━━━ Data shown
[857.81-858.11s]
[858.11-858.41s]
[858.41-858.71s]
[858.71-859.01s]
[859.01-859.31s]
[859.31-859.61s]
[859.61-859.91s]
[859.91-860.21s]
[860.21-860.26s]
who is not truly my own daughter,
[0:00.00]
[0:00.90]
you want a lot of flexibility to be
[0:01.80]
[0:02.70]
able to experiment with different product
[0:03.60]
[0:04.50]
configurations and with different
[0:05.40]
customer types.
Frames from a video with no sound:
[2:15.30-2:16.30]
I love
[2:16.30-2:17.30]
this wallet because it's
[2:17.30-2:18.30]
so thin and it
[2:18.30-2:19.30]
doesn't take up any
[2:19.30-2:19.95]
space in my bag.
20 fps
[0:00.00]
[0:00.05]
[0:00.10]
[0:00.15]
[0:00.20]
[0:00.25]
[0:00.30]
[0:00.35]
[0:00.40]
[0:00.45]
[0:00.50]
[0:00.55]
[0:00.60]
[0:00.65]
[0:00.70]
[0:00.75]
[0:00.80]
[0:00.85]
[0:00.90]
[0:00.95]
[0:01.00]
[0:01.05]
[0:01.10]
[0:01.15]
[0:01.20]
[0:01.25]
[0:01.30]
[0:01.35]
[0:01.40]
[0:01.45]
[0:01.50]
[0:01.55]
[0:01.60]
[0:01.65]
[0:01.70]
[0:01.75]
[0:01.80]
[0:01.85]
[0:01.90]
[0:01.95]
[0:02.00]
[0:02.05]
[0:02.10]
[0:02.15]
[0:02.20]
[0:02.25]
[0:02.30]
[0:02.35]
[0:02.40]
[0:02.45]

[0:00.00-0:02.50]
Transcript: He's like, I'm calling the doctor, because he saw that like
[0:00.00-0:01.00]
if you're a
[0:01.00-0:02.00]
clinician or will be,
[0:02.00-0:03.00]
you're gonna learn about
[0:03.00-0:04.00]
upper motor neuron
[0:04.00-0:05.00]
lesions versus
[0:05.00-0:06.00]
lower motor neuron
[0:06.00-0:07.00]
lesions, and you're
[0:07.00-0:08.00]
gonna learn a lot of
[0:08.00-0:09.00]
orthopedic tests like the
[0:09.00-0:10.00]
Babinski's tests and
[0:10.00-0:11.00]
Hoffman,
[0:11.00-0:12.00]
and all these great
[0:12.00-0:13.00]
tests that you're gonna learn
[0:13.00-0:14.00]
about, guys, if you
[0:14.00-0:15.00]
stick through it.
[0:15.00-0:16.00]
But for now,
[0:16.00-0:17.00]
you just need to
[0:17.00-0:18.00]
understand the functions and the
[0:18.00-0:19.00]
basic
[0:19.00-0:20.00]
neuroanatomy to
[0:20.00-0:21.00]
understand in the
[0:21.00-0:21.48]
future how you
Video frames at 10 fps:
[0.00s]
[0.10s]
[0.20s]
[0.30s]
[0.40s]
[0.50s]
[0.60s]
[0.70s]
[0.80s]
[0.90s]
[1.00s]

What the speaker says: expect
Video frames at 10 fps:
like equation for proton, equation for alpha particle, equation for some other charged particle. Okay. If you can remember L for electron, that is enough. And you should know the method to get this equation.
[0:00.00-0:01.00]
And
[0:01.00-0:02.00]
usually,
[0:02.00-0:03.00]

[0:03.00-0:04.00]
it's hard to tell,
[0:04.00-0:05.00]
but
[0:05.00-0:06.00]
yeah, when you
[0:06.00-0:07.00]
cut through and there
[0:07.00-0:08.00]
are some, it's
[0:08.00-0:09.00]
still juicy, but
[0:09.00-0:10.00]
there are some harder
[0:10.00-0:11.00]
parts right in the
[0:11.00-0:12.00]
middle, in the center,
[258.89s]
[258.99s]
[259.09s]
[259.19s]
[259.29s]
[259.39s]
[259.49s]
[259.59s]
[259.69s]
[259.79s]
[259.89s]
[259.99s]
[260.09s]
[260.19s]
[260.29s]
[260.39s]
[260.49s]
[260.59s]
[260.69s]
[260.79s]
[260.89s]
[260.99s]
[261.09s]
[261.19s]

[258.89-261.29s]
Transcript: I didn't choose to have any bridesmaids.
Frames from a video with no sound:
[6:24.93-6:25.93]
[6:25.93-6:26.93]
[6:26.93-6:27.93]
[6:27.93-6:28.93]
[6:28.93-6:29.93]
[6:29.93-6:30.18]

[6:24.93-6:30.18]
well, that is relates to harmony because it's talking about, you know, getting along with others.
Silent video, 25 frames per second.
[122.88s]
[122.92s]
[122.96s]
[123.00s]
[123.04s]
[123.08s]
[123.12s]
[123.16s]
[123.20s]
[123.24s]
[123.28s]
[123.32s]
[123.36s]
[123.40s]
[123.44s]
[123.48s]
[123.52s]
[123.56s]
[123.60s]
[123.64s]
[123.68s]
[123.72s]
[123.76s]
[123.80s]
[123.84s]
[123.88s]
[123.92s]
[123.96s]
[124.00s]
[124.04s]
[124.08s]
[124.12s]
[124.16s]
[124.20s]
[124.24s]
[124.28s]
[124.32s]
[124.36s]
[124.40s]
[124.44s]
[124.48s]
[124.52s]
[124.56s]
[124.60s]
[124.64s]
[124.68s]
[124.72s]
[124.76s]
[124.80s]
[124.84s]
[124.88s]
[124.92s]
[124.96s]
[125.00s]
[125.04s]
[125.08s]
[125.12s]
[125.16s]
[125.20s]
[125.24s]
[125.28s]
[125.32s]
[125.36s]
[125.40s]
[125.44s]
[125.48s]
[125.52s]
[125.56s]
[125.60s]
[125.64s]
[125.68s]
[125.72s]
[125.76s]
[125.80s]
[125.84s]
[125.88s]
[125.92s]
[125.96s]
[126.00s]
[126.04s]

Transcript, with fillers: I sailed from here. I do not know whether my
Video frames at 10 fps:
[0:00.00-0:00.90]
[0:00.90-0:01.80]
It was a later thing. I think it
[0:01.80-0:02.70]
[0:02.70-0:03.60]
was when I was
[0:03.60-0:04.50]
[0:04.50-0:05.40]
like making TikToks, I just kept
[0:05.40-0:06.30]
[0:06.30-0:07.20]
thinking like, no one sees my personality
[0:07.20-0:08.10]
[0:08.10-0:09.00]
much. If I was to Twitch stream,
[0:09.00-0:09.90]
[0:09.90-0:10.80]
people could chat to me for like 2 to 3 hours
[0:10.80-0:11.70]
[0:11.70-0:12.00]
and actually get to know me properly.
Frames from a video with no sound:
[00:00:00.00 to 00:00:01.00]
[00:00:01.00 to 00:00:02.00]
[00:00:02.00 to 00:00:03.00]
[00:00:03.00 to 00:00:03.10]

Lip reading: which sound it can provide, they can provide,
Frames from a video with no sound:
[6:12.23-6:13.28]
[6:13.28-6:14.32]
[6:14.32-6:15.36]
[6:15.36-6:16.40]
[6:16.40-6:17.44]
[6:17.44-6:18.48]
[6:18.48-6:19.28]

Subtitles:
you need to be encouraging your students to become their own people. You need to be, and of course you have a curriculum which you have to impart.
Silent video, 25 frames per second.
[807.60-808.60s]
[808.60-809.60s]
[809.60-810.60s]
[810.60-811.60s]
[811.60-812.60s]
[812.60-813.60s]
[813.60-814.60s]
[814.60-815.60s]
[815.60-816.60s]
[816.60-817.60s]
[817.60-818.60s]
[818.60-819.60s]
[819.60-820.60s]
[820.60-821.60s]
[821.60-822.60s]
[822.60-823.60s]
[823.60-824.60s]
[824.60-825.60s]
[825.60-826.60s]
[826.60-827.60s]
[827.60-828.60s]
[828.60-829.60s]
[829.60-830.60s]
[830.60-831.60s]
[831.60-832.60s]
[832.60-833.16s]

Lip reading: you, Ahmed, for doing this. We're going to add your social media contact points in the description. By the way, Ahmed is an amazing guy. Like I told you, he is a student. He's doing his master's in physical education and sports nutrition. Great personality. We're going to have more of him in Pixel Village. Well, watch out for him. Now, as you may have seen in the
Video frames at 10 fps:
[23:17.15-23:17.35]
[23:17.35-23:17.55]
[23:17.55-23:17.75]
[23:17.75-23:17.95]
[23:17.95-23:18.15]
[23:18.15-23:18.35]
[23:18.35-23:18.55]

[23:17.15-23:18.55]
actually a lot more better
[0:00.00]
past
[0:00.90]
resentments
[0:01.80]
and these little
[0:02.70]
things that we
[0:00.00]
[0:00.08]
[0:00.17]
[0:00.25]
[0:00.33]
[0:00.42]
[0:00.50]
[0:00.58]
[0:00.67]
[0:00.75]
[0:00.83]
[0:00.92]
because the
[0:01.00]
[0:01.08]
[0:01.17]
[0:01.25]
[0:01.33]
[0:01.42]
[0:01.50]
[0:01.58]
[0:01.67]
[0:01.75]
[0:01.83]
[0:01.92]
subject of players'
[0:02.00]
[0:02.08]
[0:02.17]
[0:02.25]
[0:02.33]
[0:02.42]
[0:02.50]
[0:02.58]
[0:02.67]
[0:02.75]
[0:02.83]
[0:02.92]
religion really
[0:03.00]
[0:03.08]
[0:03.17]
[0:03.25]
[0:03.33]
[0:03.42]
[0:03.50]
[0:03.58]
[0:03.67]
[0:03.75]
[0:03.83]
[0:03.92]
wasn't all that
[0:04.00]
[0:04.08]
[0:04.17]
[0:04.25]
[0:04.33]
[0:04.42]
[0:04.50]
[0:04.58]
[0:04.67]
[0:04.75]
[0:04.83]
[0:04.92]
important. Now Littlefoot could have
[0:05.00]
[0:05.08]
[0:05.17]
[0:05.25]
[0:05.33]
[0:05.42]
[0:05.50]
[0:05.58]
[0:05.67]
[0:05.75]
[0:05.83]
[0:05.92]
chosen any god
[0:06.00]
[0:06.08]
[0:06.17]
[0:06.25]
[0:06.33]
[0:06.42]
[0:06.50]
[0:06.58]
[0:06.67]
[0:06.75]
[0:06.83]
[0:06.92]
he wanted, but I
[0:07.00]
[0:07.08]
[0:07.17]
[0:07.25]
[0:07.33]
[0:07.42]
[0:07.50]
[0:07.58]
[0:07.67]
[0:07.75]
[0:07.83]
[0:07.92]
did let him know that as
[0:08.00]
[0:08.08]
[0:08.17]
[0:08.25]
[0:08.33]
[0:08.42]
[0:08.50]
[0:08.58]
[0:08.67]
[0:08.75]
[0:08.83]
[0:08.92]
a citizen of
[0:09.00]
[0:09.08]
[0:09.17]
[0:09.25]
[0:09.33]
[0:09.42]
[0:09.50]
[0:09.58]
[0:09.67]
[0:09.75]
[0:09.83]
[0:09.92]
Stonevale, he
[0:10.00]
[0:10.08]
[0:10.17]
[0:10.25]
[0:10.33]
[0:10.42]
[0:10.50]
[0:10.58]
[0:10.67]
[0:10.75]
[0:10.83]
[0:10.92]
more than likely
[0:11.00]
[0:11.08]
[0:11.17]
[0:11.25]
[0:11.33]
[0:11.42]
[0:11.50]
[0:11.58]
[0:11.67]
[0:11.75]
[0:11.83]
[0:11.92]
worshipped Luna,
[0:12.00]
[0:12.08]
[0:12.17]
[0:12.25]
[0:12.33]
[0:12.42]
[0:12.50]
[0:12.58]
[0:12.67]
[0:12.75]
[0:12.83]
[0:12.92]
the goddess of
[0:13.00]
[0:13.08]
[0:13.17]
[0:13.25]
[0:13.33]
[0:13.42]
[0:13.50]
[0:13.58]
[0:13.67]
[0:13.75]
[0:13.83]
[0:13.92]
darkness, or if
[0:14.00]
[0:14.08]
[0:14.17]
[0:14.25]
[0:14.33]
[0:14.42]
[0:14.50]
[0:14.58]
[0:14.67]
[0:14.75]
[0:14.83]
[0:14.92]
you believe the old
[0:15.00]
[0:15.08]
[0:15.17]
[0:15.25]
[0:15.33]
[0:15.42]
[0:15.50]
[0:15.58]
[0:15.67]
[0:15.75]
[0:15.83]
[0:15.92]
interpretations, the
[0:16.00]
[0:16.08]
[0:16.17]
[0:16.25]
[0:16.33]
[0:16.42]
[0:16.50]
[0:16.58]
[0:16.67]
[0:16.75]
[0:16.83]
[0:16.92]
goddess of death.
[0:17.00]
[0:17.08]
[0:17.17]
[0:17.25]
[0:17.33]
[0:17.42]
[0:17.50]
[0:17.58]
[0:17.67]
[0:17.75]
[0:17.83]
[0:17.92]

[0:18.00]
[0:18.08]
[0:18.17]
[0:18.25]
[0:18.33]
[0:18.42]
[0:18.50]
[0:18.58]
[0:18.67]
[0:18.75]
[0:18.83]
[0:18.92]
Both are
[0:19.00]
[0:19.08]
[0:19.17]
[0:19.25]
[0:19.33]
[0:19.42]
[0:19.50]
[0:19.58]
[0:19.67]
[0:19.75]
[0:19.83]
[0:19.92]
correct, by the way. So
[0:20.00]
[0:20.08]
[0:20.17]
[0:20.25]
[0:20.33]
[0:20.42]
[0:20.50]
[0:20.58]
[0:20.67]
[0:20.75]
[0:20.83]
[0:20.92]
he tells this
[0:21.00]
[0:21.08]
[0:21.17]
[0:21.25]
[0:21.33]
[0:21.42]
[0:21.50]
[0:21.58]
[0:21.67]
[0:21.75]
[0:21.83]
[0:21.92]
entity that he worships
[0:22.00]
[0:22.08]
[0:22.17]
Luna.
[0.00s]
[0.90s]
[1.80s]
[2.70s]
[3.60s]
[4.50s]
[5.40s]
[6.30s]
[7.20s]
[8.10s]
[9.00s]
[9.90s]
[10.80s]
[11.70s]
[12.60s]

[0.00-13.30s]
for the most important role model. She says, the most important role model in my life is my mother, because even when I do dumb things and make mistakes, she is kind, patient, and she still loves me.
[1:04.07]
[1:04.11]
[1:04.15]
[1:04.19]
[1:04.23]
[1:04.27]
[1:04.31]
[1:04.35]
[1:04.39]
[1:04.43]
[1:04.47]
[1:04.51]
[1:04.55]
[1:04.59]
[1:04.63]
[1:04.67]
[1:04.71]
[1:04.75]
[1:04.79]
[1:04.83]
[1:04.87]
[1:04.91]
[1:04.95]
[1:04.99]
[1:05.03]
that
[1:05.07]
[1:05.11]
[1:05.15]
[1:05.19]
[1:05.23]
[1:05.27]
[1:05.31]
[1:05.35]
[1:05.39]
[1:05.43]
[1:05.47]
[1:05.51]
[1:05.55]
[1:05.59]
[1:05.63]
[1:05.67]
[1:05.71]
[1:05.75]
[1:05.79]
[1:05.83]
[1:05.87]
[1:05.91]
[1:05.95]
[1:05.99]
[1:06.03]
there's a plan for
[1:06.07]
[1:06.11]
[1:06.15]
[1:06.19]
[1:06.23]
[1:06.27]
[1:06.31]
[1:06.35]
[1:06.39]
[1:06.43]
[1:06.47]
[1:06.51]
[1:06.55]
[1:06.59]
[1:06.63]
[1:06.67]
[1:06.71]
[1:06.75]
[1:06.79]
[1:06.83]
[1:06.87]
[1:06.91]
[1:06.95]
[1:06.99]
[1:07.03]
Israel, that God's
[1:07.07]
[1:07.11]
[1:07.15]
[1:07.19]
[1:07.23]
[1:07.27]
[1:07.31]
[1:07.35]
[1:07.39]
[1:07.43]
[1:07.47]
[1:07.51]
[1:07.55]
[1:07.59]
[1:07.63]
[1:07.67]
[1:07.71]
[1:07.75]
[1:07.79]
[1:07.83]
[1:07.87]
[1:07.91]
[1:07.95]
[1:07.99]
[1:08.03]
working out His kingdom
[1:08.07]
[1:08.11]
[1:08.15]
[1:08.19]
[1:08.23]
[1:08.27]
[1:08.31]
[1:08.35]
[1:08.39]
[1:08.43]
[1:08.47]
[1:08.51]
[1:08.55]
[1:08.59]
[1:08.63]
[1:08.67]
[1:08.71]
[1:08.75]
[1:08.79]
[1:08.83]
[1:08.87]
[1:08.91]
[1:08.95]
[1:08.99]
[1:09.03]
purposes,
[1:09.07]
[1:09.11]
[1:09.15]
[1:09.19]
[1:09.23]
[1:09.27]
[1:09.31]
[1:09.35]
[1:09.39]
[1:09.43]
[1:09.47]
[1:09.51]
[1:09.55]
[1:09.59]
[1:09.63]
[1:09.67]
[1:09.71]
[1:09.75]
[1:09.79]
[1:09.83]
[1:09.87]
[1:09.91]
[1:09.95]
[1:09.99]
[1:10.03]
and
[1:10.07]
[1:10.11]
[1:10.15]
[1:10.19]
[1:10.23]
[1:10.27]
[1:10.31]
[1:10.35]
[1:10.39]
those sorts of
━━━━━━
Check each line above for the string "Transcript" and copy every line that has it.

Transcript: He's like, I'm calling the doctor, because he saw that like
Transcript: I didn't choose to have any bridesmaids.
Transcript, with fillers: I sailed from here. I do not know whether my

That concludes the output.